There's something going on you don't know about. If the game would just read that value, it should have worked as I demonstrated. Ergo, maybe the game saves it in another format, aswell, or has backup-values if it detects an abnormal change of score. Does even a slight increase of coins cause the value to be reset? In that case, only further reverse-engineering the application will help you with finding out what's going here. But you can rule out the simple PlayerPrefs.GetInt()
now.
If it is legal for you to do reverse-engineering on the app, go grab the latest Android MuliTool (nice all-in-one tool) from their google drive , project pageand run the decompiler on it. I'll demonstrate that on my app here.

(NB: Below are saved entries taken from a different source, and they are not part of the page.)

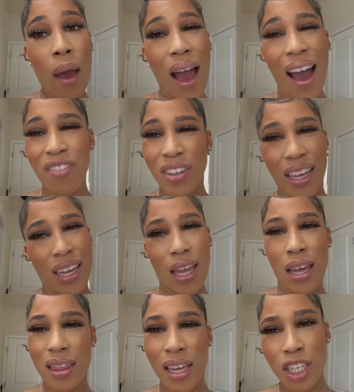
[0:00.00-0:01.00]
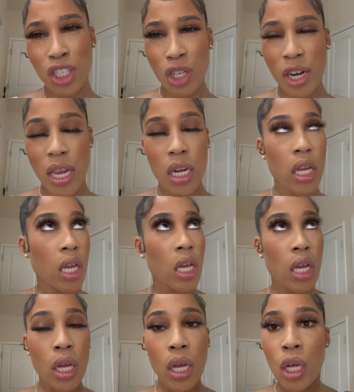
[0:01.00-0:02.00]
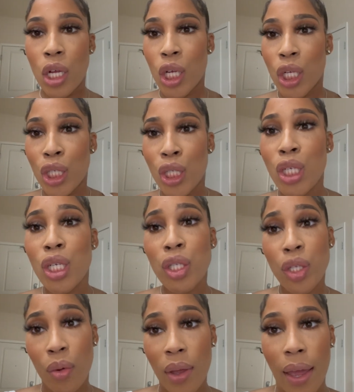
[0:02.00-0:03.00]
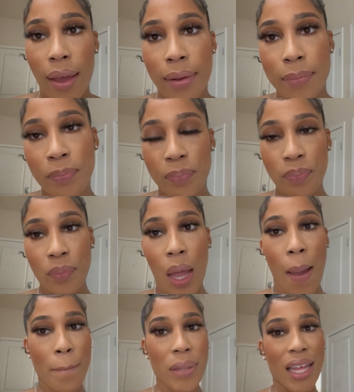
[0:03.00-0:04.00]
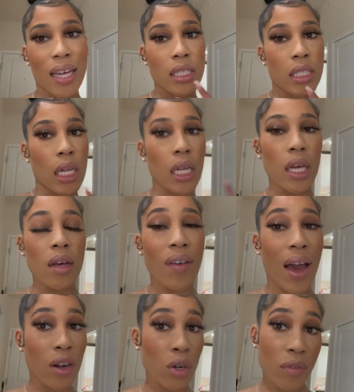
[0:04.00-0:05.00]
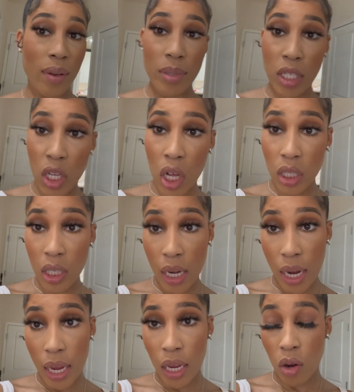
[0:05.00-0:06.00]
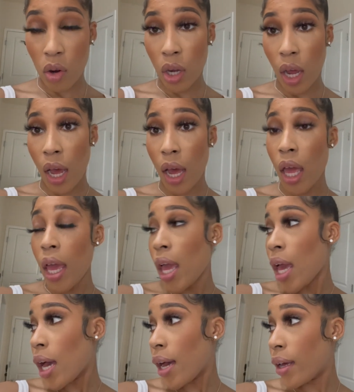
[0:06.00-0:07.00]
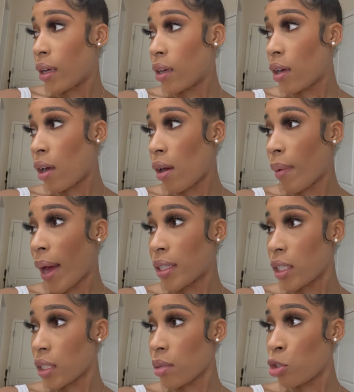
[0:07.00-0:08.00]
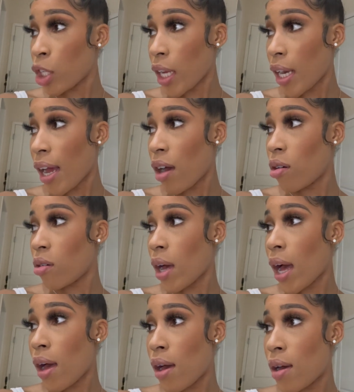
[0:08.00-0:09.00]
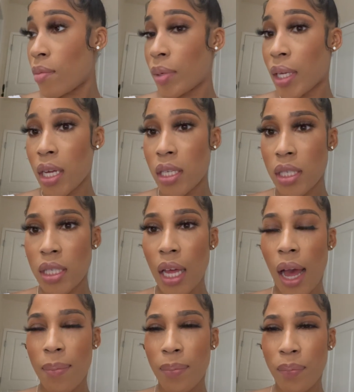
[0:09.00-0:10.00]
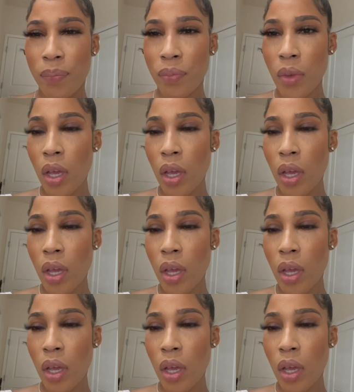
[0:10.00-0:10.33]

I feel like I can't think straight. So yeah, but that's enough. I don't know if I'm see y'all tonight or not. Um, I took some chicken out um, because I'm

In the unzipped tool folder, under "Decompiled apk", you will find the app's folder structure.
└───app
│ AndroidManifest.xml
│ apktool.yml
│
├───assets
│ └───bin
│ └───Data
│ │ mainData
│ │ settings.xml
│ │ sharedassets0.assets
│ │ splash.png
│ │ unity default resources
│ │
│ ├───Managed
│ │ Assembly-CSharp.dll
│ │ Mono.Security.dll
│ │ mscorlib.dll
│ │ System.Core.dll
│ │ System.dll
│ │ UnityEngine.dll
│ │ UnityEngine.dll.mdb
│ │ UnityEngine.Networking.dll
│ │ UnityEngine.UI.dll
│ │ UnityEngine.xml
│ │
│ └───Resources
│ unity_builtin_extra
...
All compiled C# scripts are in the "Assembly.CSharp.dll" file under assets\bin\Managed. Grab Telerik's decompiler "JustDecompile" (website) and run the file on it. You will be able to see that all scripts are in their respective namespaces (the default namespace in my case), and the decompiler will output that compiled MSIL code from script in nicely-readable C# syntax:
And as such, all Scripts can be retreived again in a well-readable format.